El único lugar donde encontraron esa carrera fue en una escuela privada en Ciudad Juárez. Para ayudar a sus padres con los gastos, Marisol se consiguió un trabajo como secretaria en la comandancia de policía del pueblo. Por la mañana trabajaba llenando reportes policiacos, y por la tarde viajaba a Ciudad Juárez para ir a clases. Ahí empezó a ver a su pueblo desde una ventana distinta de la de su casa.

—Entré porque la secretaria renunció, porque habían matado al comandante.
—Habían matado al comandante de la policía de Práxedis —le digo casi incrédula.
—Pues ya habían matado a varios, para serte sincera. A éste se lo llevaron, luego reportaron una riña muy grande, y salieron los policías. Cuando regresaron estaba en una hielerita la cabeza del comandante y había una cartulina que les explicaba todo.

El Valle de Juárez es una región en la frontera de Estados Unidos, al este de Ciudad Juárez, donde en otra época se sembraba algodón. Hoy, a lo largo de la carretera, sólo se ven unos cuantos campos algodoneros. El resto del territorio está compuesto por solares polvosos; sus plantas son pedazos de coches viejos. Los puestos improvisados de venta de ropa usada son el tipo de comercio más popular.

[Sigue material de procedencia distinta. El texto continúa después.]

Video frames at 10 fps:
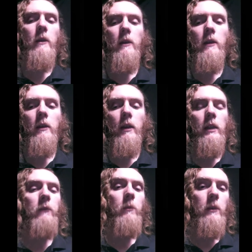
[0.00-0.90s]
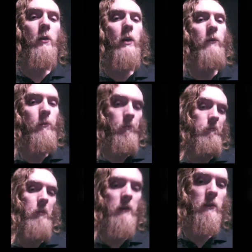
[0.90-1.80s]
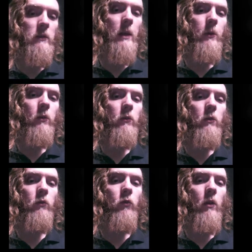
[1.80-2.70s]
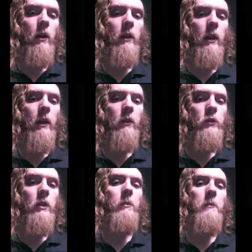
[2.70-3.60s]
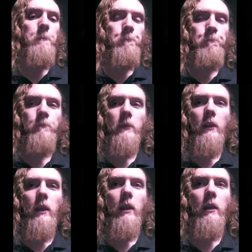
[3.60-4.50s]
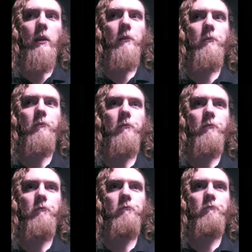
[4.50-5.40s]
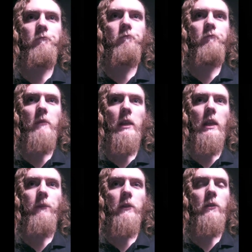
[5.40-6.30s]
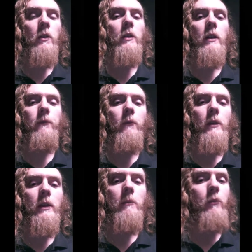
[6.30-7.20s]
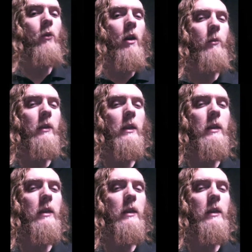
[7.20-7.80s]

And then from there we have a basic demo to try and ship, and if it's good enough, we can probably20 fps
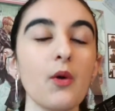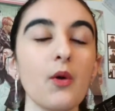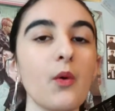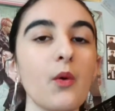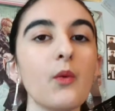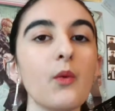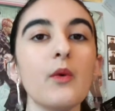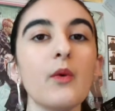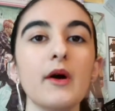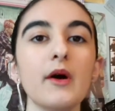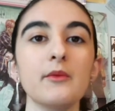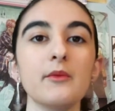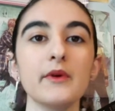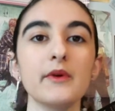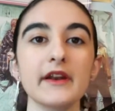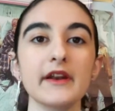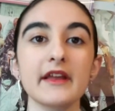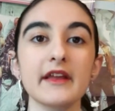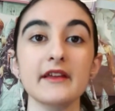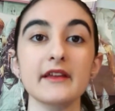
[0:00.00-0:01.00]
what
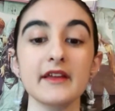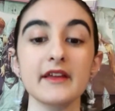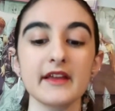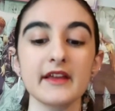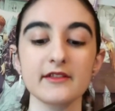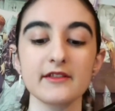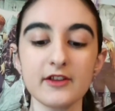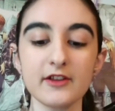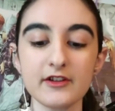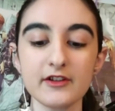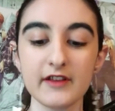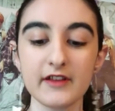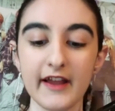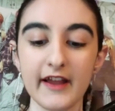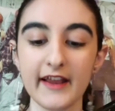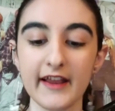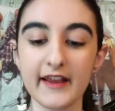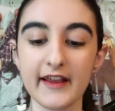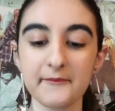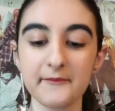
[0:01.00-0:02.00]
would it look
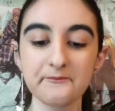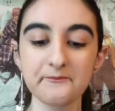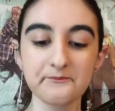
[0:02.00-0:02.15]
like?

En el camino de Juárez a Práxedis, nuestro guía nos va haciendo recuento de los muertos. “Aquí una vez mataron a dos. Aquí encontraron los cuerpos desenterrados de los hermanos Reyes Salazar. Aquí, dos. Aquí, tres. Aquí, un ejecutado”. “Aquí —en un campo conocido como Los Arenales—, se llenaba de carros de Juárez, era un estacionamiento. La gente hacía sus carnes asadas y pisteaba. La poli no te decía nada. Todo eso se perdió”.

Práxedis siempre fue un sitio para el paso de la droga a Estados Unidos. Los paquetes se cruzaban por el río. “Pasaban y corrían. Desde aquí se veía [el otro lado]. Hasta que pusieron esa malla ridícula. O barda, lo que sea”, me dice el sacerdote de Práxedis, Martín Magallanes, en la oficina de la parroquia de San Ignacio de Loyola, casi a la entrada del pueblo.

Magallanes, un sacerdote joven con barba de candado que habla ronco con un fuerte acento juarense —dice morros y batos y llama La Morena a la Virgen de Guadalupe— llegó hace unos meses al pueblo. Antes había estado a cargo de la Pastoral Penitenciaria, como guía espiritual de todos los presos de Ciudad Juárez. “Puede ser que algo tenga que ver con que el señor obispo me haya enviado aquí”, dice.